# Exercise objective
Could you retype the lines below, starting at the line holding "[12:21.01-12:21.21]" and stopping at the line holding "Verbatim transcript: and it was all", inclusive? Copy them exactly and drop the images.

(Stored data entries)
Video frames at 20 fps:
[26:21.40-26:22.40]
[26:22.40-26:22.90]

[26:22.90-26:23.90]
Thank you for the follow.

--

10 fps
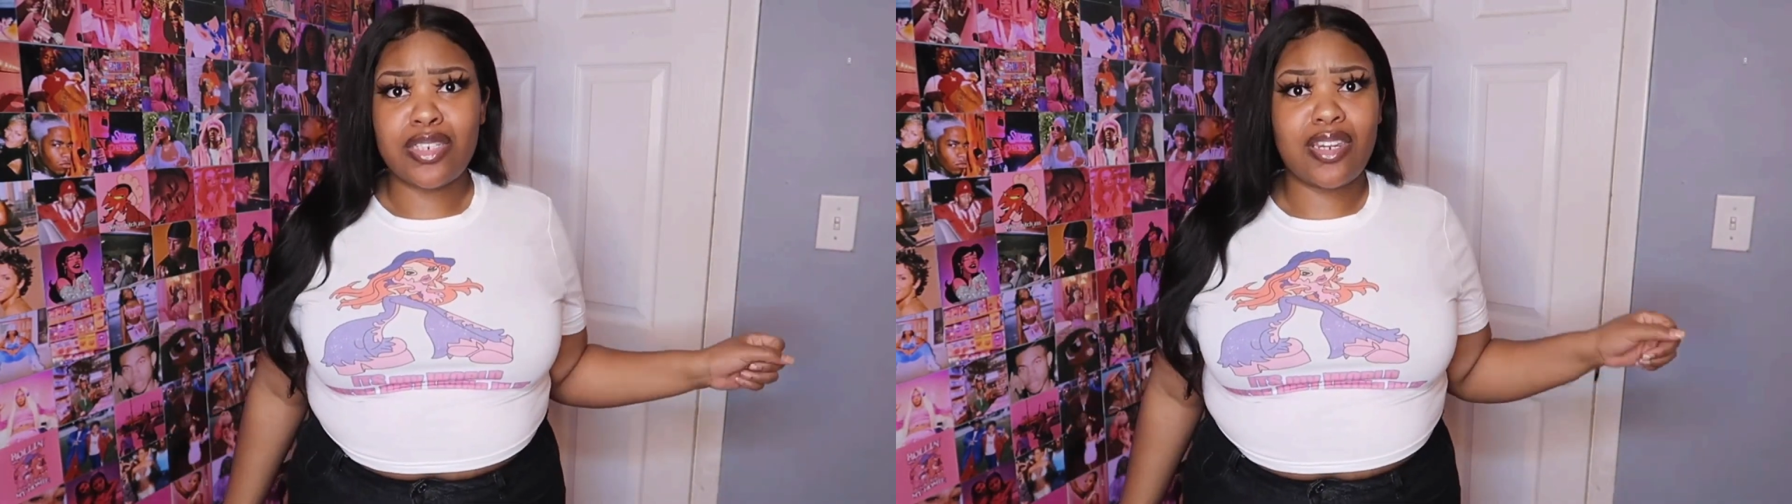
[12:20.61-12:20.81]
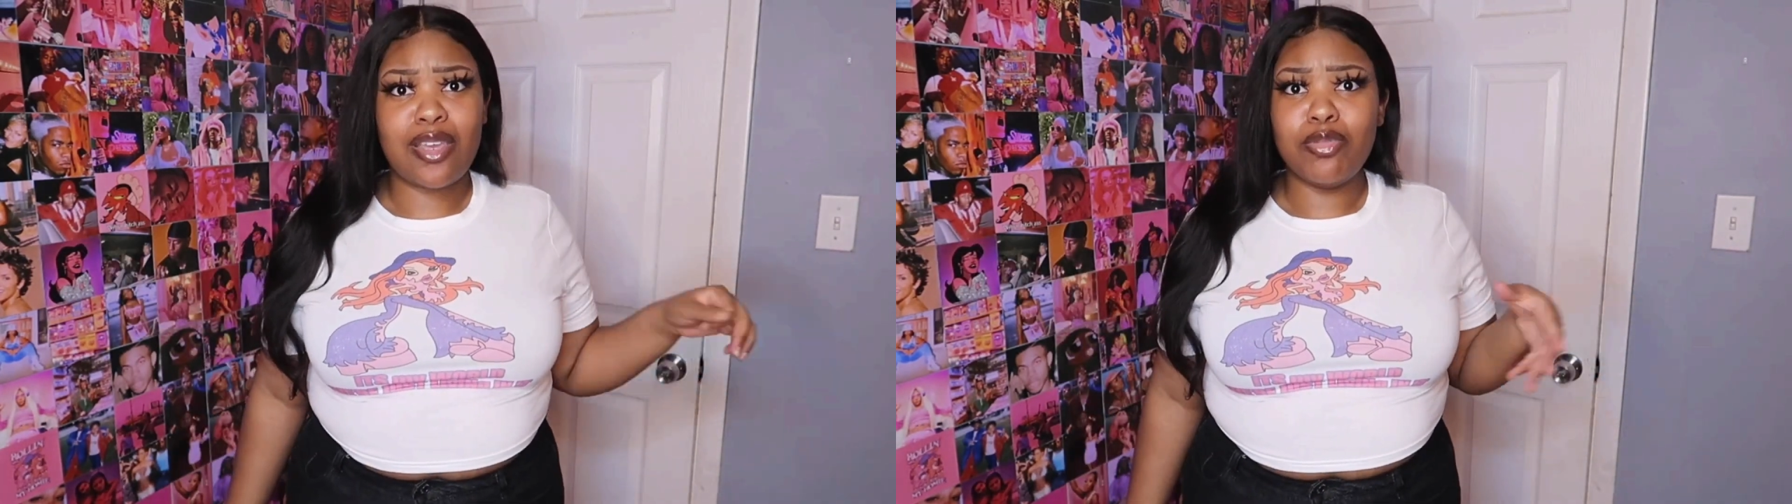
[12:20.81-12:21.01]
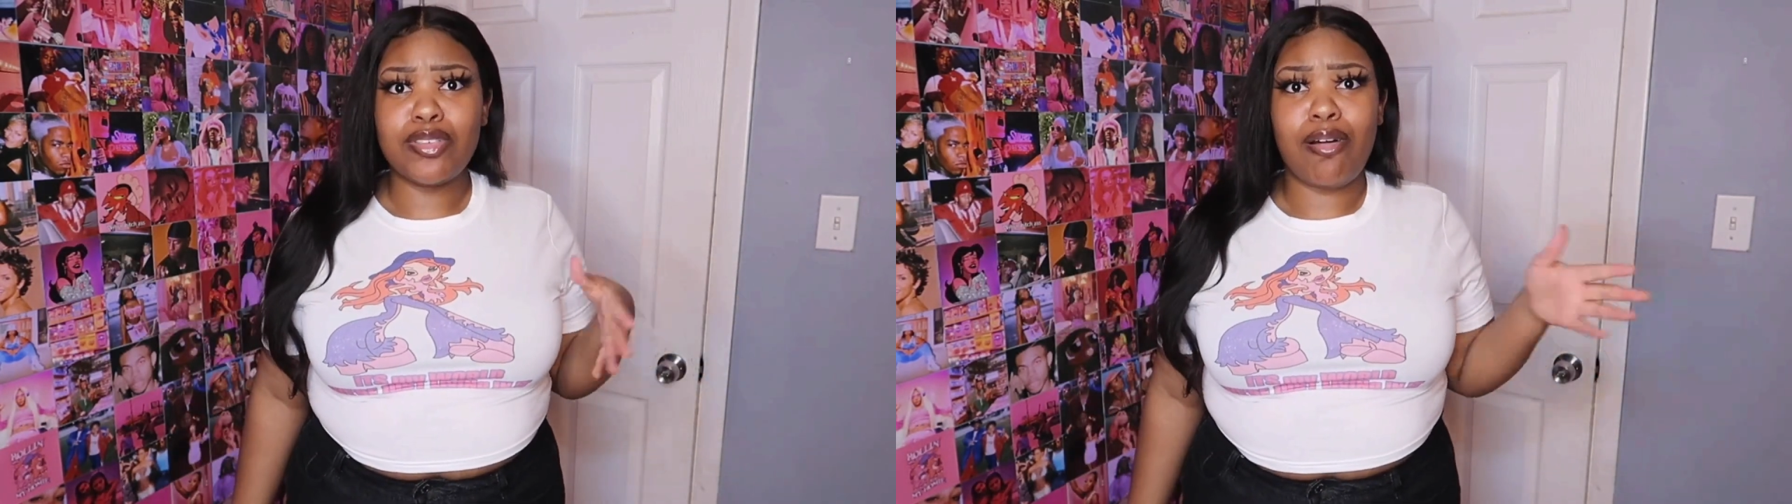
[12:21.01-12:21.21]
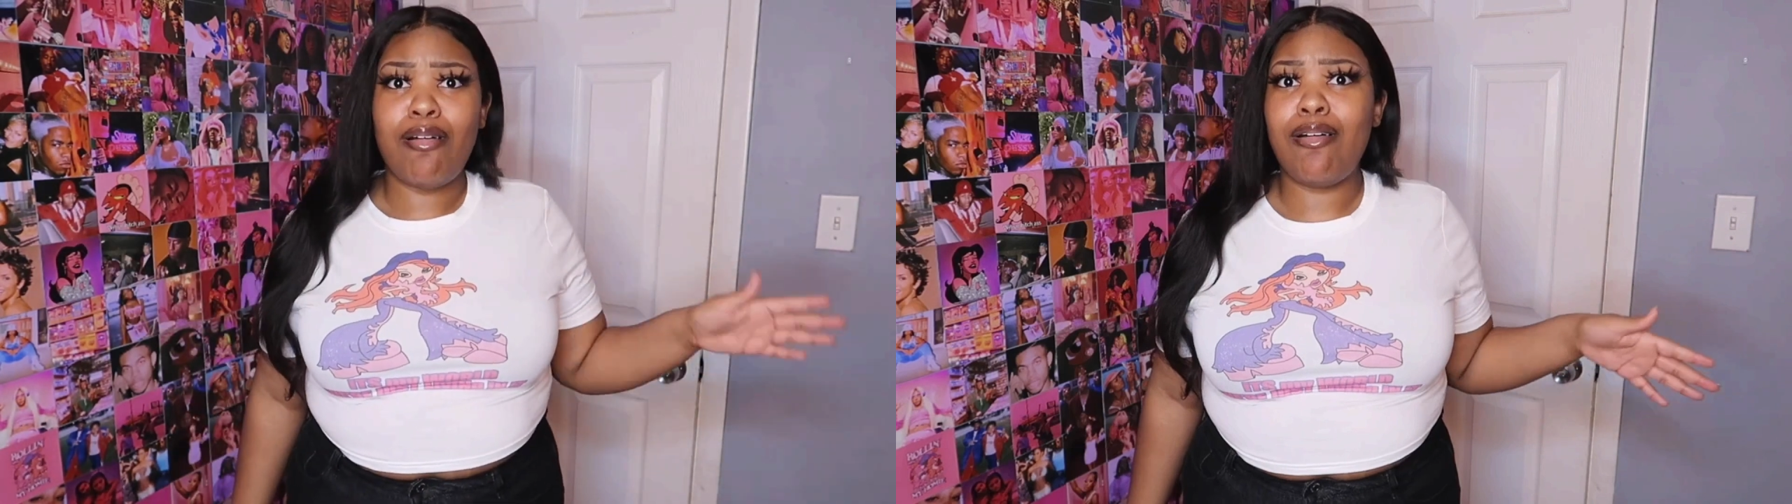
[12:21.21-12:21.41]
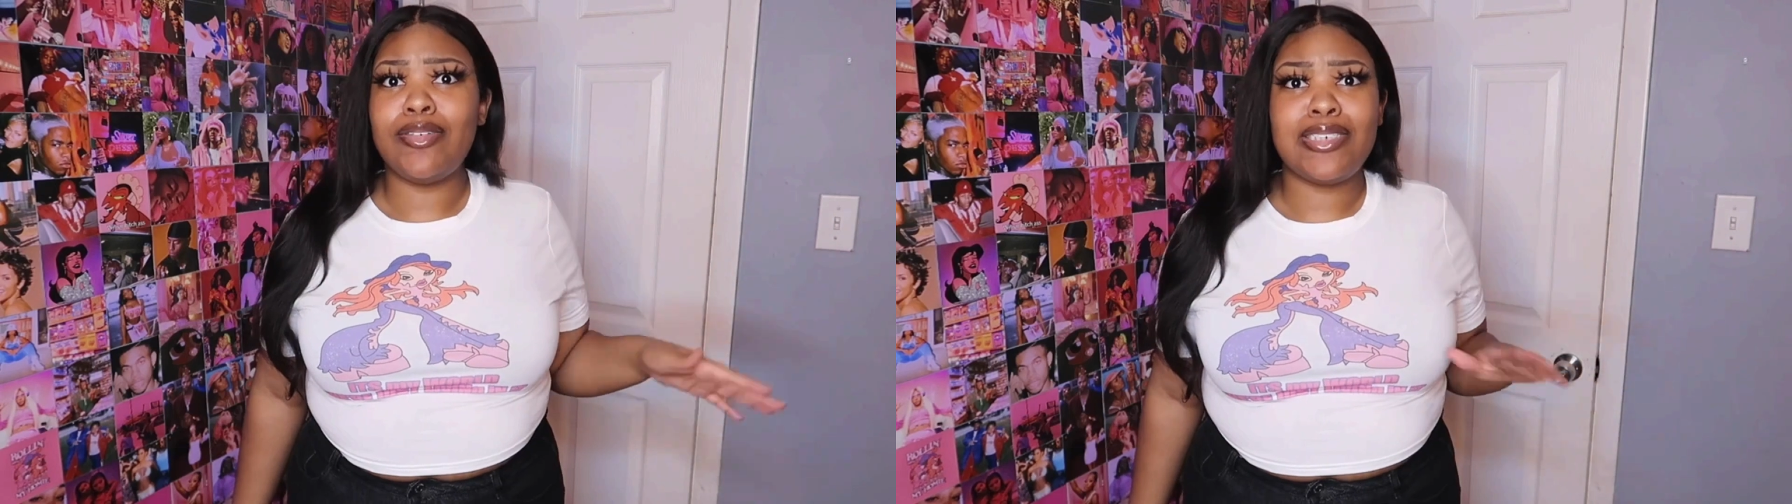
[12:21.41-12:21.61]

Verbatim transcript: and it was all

# Problem solution
[12:21.01-12:21.21]
[12:21.21-12:21.41]
[12:21.41-12:21.61]

Verbatim transcript: and it was all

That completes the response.